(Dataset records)
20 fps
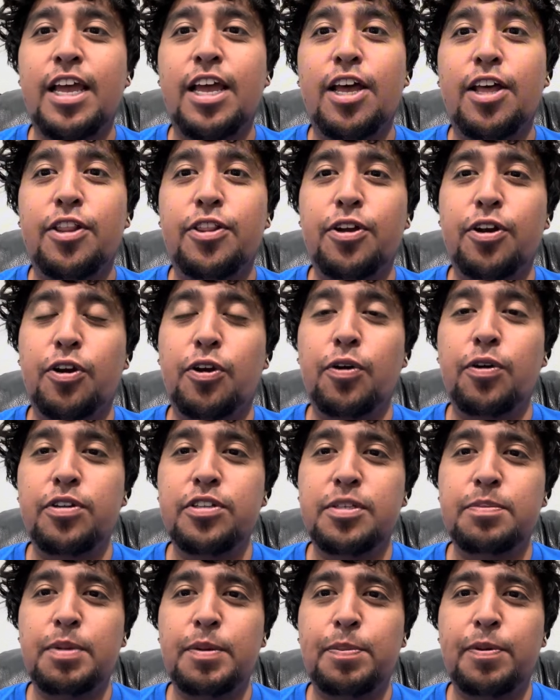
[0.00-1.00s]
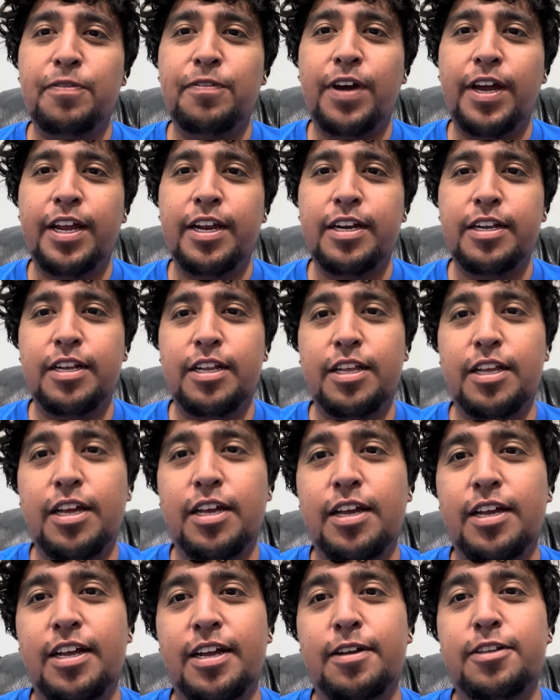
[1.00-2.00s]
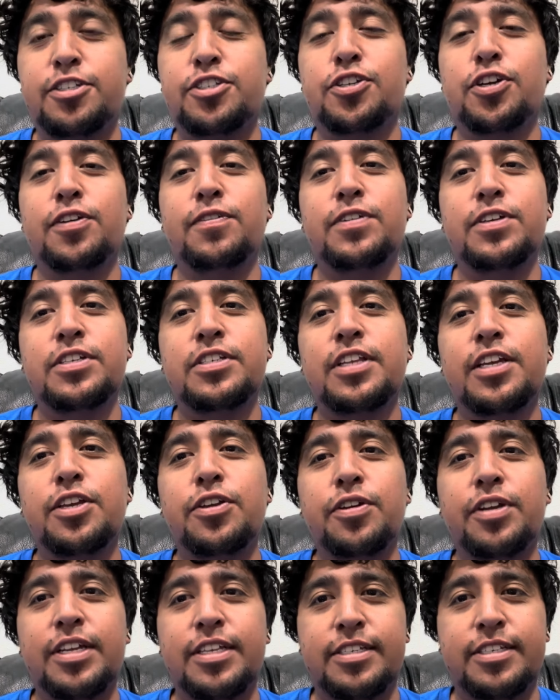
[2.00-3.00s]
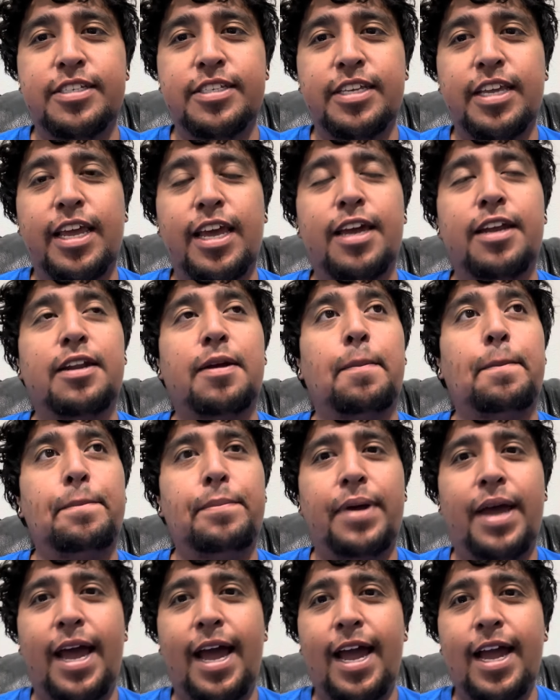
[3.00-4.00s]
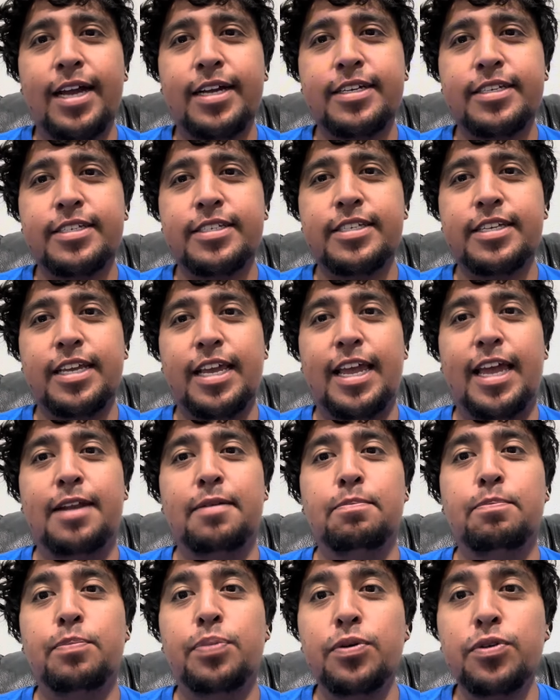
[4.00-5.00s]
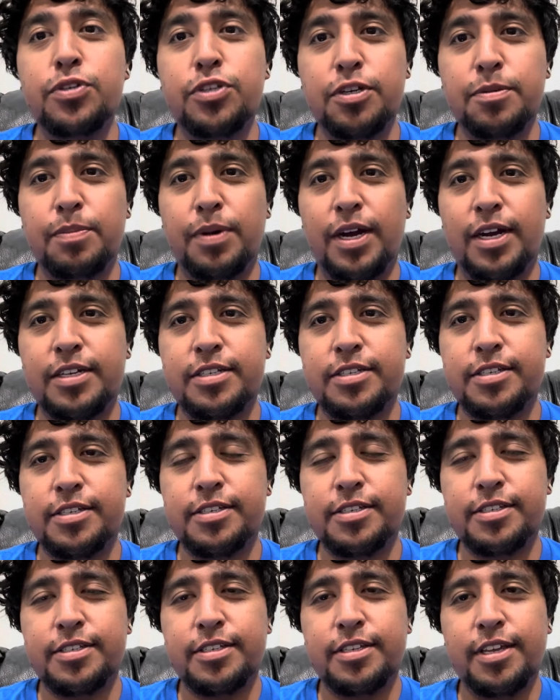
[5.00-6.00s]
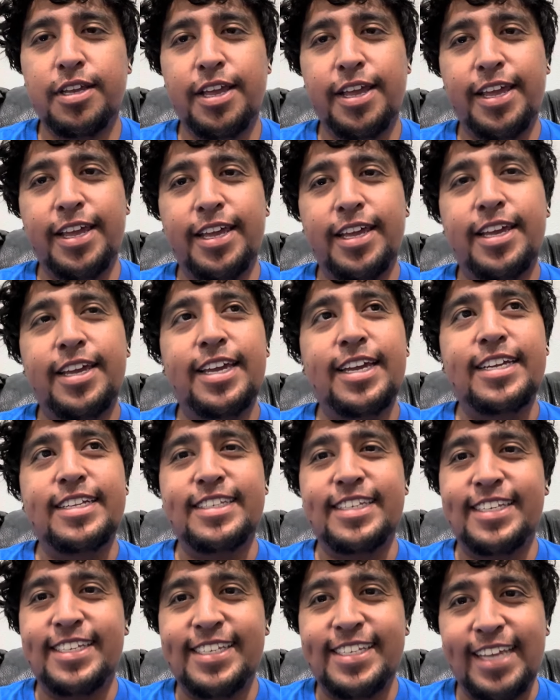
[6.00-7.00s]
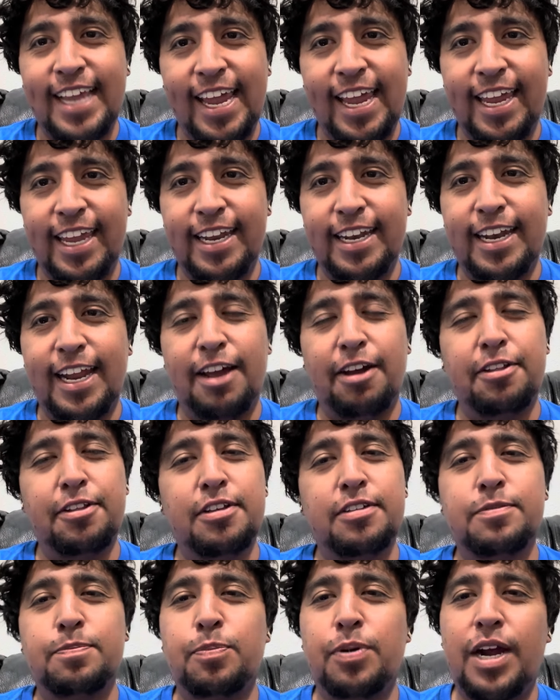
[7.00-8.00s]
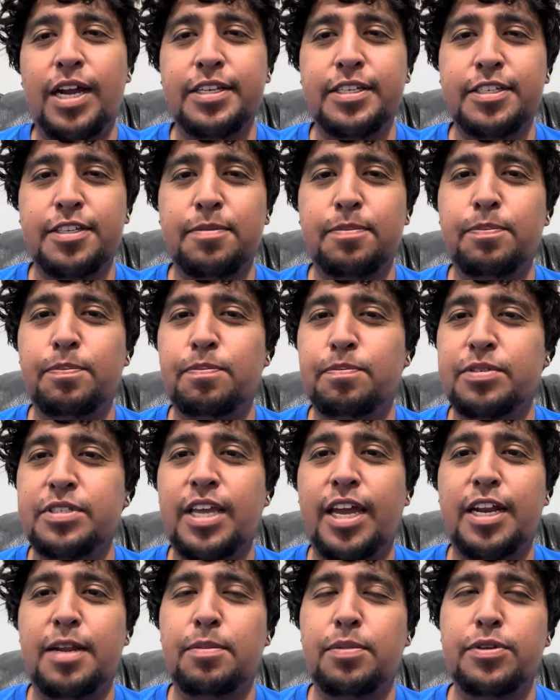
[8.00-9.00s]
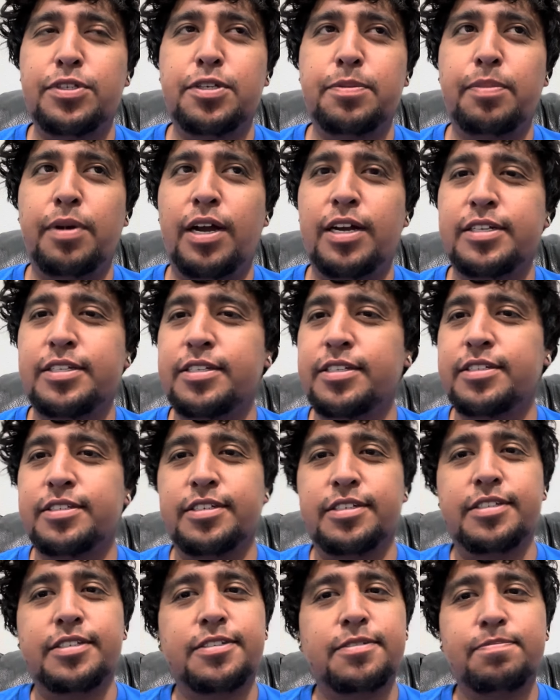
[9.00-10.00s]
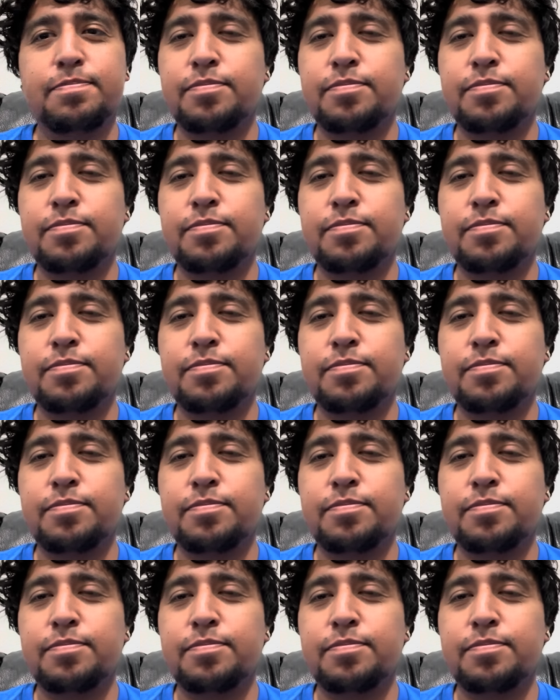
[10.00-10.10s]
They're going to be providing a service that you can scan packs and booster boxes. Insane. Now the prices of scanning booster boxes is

* Required action *
Please print all the lines above exactly as given and leave out every picture.

* Problem solution *
20 fps
[0.00-1.00s]
[1.00-2.00s]
[2.00-3.00s]
[3.00-4.00s]
[4.00-5.00s]
[5.00-6.00s]
[6.00-7.00s]
[7.00-8.00s]
[8.00-9.00s]
[9.00-10.00s]
[10.00-10.10s]
They're going to be providing a service that you can scan packs and booster boxes. Insane. Now the prices of scanning booster boxes is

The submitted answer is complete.